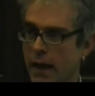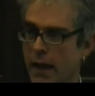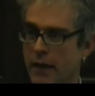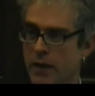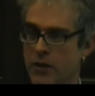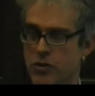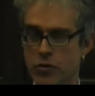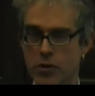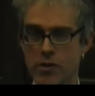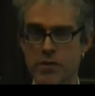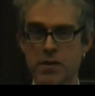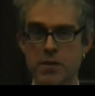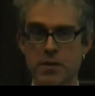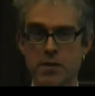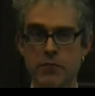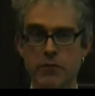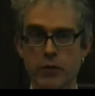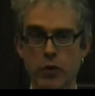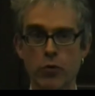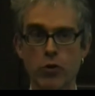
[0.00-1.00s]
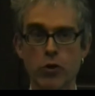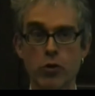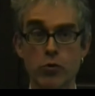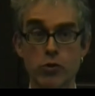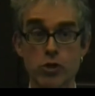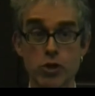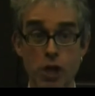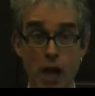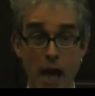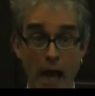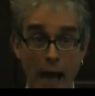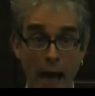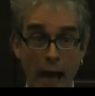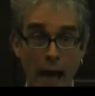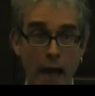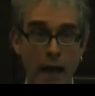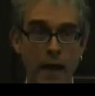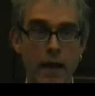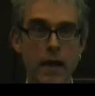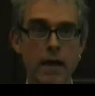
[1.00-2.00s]
and I trust it's a view you
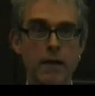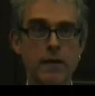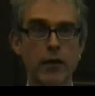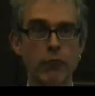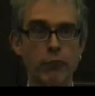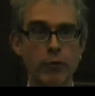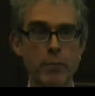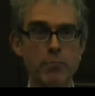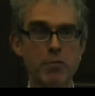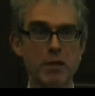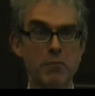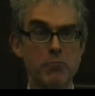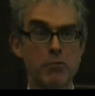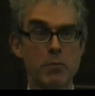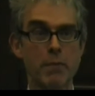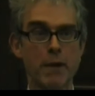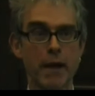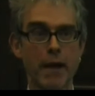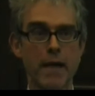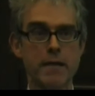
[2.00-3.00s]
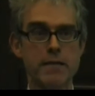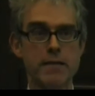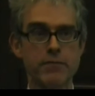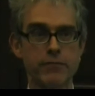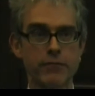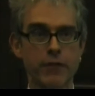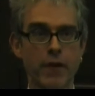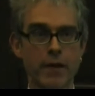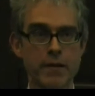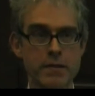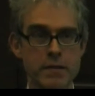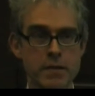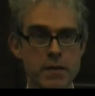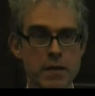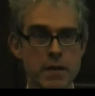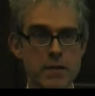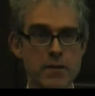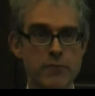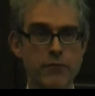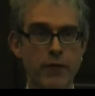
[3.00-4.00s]
share, that we be prepared to fight
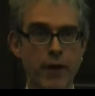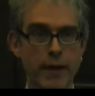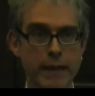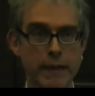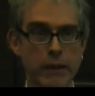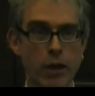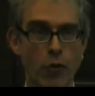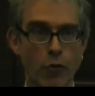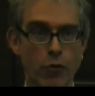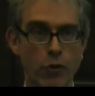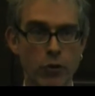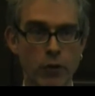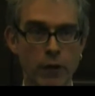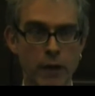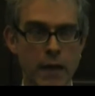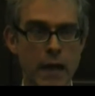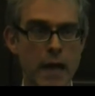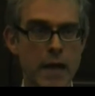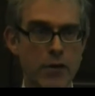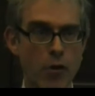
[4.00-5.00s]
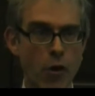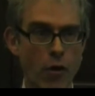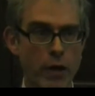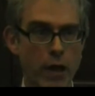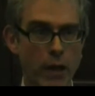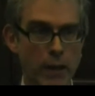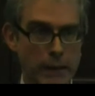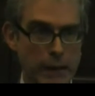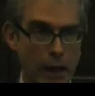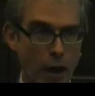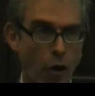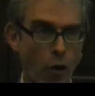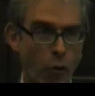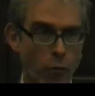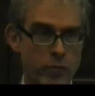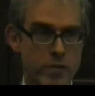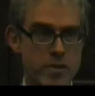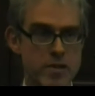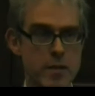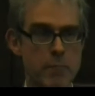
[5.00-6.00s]
to fight locally, not
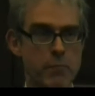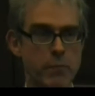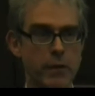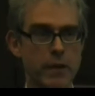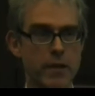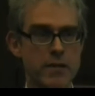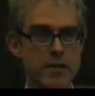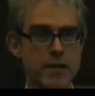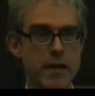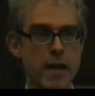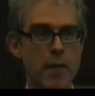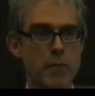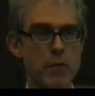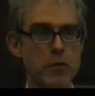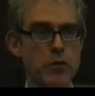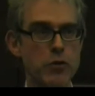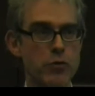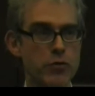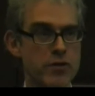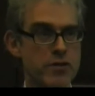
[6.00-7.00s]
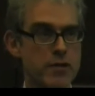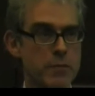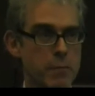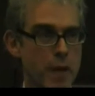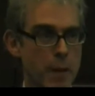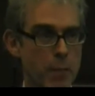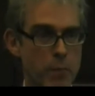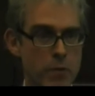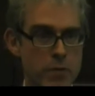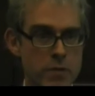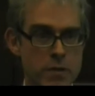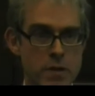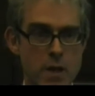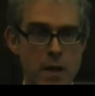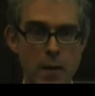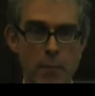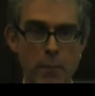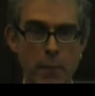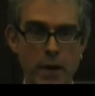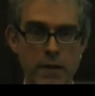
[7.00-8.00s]
alone simply as Camden Unison members,
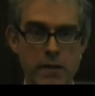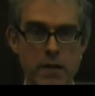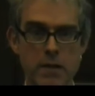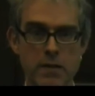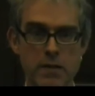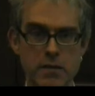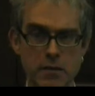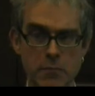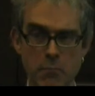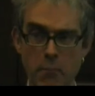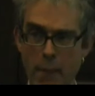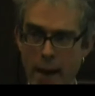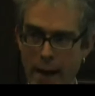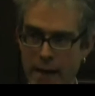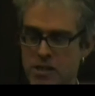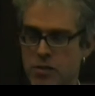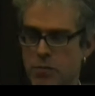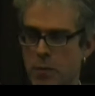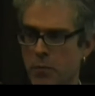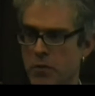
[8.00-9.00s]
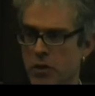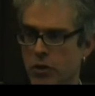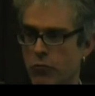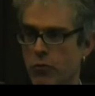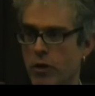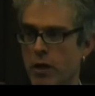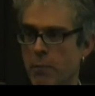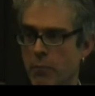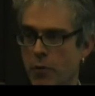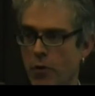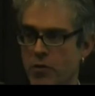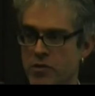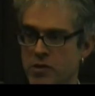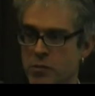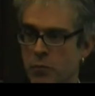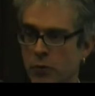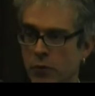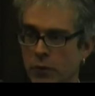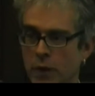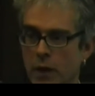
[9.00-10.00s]
but to the maximum degree
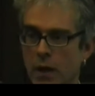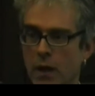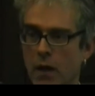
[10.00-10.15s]
possible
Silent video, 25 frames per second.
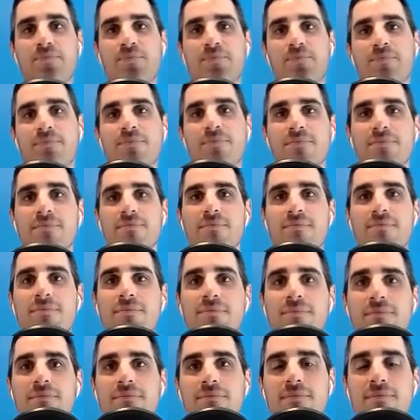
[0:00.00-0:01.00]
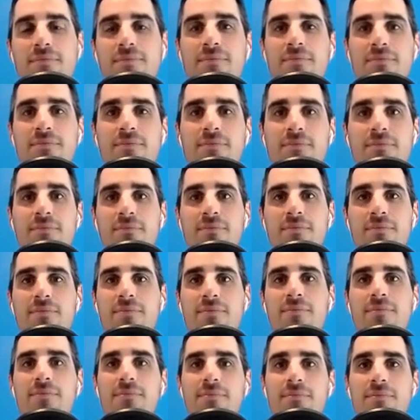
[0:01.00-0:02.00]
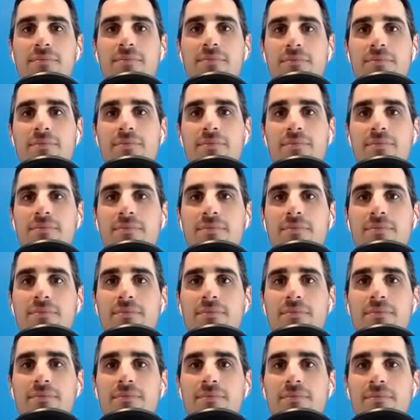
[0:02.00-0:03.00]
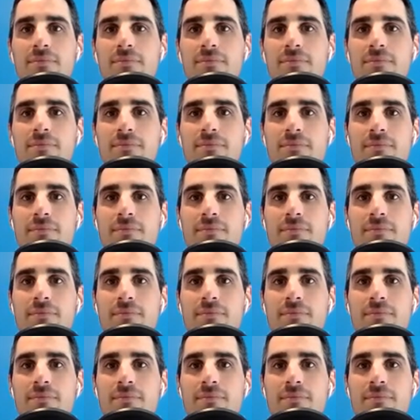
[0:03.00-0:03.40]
[no speech]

Task statement: Return the listing above in full and exactly, omitting all pictures.

Answer space:
[0.00-1.00s]
[1.00-2.00s]
and I trust it's a view you
[2.00-3.00s]
[3.00-4.00s]
share, that we be prepared to fight
[4.00-5.00s]
[5.00-6.00s]
to fight locally, not
[6.00-7.00s]
[7.00-8.00s]
alone simply as Camden Unison members,
[8.00-9.00s]
[9.00-10.00s]
but to the maximum degree
[10.00-10.15s]
possible
Silent video, 25 frames per second.
[0:00.00-0:01.00]
[0:01.00-0:02.00]
[0:02.00-0:03.00]
[0:03.00-0:03.40]
[no speech]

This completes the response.